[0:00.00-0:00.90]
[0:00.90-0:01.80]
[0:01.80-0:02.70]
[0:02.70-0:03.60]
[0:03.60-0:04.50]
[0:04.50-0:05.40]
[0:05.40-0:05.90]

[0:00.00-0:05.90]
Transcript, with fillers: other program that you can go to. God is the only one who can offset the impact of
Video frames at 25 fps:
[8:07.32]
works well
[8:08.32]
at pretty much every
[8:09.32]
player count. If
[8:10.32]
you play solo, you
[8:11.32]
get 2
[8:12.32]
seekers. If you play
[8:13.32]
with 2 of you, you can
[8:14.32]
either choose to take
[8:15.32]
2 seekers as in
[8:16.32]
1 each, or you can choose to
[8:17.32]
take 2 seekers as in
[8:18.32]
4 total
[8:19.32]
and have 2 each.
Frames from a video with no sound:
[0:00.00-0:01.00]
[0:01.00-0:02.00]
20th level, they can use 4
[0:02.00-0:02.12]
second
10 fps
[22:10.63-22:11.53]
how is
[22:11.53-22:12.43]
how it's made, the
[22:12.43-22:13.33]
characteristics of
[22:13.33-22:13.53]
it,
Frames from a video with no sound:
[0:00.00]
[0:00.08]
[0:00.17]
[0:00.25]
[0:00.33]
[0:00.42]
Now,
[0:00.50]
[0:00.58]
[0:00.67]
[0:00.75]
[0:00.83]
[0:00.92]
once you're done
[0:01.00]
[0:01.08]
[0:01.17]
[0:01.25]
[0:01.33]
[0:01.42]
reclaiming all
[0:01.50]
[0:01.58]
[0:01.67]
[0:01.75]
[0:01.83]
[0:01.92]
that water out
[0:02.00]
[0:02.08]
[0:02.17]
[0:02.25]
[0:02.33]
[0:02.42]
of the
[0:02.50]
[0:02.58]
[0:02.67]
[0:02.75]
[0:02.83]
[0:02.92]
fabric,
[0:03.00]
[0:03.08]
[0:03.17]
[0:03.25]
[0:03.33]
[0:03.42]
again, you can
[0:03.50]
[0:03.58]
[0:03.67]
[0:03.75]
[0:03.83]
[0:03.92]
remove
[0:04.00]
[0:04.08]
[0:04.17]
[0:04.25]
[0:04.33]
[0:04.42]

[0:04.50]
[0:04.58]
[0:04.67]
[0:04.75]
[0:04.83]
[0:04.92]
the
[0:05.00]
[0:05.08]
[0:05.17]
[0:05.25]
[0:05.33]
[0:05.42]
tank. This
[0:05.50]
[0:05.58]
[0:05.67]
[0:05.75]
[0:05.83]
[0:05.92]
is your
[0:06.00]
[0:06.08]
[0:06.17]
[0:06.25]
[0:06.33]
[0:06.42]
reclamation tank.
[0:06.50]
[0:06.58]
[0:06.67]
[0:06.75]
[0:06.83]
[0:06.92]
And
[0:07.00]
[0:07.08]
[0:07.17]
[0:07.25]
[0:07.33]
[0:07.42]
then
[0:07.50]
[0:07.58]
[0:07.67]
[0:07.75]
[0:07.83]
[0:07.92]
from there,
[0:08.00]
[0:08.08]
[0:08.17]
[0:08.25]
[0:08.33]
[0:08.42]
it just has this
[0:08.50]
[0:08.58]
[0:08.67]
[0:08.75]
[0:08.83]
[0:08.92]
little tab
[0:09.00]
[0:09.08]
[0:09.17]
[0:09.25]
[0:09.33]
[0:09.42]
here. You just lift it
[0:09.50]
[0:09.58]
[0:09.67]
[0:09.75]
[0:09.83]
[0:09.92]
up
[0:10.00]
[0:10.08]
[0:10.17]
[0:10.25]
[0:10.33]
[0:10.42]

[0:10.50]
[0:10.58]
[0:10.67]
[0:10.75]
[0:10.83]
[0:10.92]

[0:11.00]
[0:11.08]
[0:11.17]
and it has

══════

▶ WHAT TO WORK ON
Repeat each record above precisely as written.

▶ OUTPUT FOR THIS TASK
[0:00.00-0:00.90]
[0:00.90-0:01.80]
[0:01.80-0:02.70]
[0:02.70-0:03.60]
[0:03.60-0:04.50]
[0:04.50-0:05.40]
[0:05.40-0:05.90]

[0:00.00-0:05.90]
Transcript, with fillers: other program that you can go to. God is the only one who can offset the impact of
Video frames at 25 fps:
[8:07.32]
works well
[8:08.32]
at pretty much every
[8:09.32]
player count. If
[8:10.32]
you play solo, you
[8:11.32]
get 2
[8:12.32]
seekers. If you play
[8:13.32]
with 2 of you, you can
[8:14.32]
either choose to take
[8:15.32]
2 seekers as in
[8:16.32]
1 each, or you can choose to
[8:17.32]
take 2 seekers as in
[8:18.32]
4 total
[8:19.32]
and have 2 each.
Frames from a video with no sound:
[0:00.00-0:01.00]
[0:01.00-0:02.00]
20th level, they can use 4
[0:02.00-0:02.12]
second
10 fps
[22:10.63-22:11.53]
how is
[22:11.53-22:12.43]
how it's made, the
[22:12.43-22:13.33]
characteristics of
[22:13.33-22:13.53]
it,
Frames from a video with no sound:
[0:00.00]
[0:00.08]
[0:00.17]
[0:00.25]
[0:00.33]
[0:00.42]
Now,
[0:00.50]
[0:00.58]
[0:00.67]
[0:00.75]
[0:00.83]
[0:00.92]
once you're done
[0:01.00]
[0:01.08]
[0:01.17]
[0:01.25]
[0:01.33]
[0:01.42]
reclaiming all
[0:01.50]
[0:01.58]
[0:01.67]
[0:01.75]
[0:01.83]
[0:01.92]
that water out
[0:02.00]
[0:02.08]
[0:02.17]
[0:02.25]
[0:02.33]
[0:02.42]
of the
[0:02.50]
[0:02.58]
[0:02.67]
[0:02.75]
[0:02.83]
[0:02.92]
fabric,
[0:03.00]
[0:03.08]
[0:03.17]
[0:03.25]
[0:03.33]
[0:03.42]
again, you can
[0:03.50]
[0:03.58]
[0:03.67]
[0:03.75]
[0:03.83]
[0:03.92]
remove
[0:04.00]
[0:04.08]
[0:04.17]
[0:04.25]
[0:04.33]
[0:04.42]

[0:04.50]
[0:04.58]
[0:04.67]
[0:04.75]
[0:04.83]
[0:04.92]
the
[0:05.00]
[0:05.08]
[0:05.17]
[0:05.25]
[0:05.33]
[0:05.42]
tank. This
[0:05.50]
[0:05.58]
[0:05.67]
[0:05.75]
[0:05.83]
[0:05.92]
is your
[0:06.00]
[0:06.08]
[0:06.17]
[0:06.25]
[0:06.33]
[0:06.42]
reclamation tank.
[0:06.50]
[0:06.58]
[0:06.67]
[0:06.75]
[0:06.83]
[0:06.92]
And
[0:07.00]
[0:07.08]
[0:07.17]
[0:07.25]
[0:07.33]
[0:07.42]
then
[0:07.50]
[0:07.58]
[0:07.67]
[0:07.75]
[0:07.83]
[0:07.92]
from there,
[0:08.00]
[0:08.08]
[0:08.17]
[0:08.25]
[0:08.33]
[0:08.42]
it just has this
[0:08.50]
[0:08.58]
[0:08.67]
[0:08.75]
[0:08.83]
[0:08.92]
little tab
[0:09.00]
[0:09.08]
[0:09.17]
[0:09.25]
[0:09.33]
[0:09.42]
here. You just lift it
[0:09.50]
[0:09.58]
[0:09.67]
[0:09.75]
[0:09.83]
[0:09.92]
up
[0:10.00]
[0:10.08]
[0:10.17]
[0:10.25]
[0:10.33]
[0:10.42]

[0:10.50]
[0:10.58]
[0:10.67]
[0:10.75]
[0:10.83]
[0:10.92]

[0:11.00]
[0:11.08]
[0:11.17]
and it has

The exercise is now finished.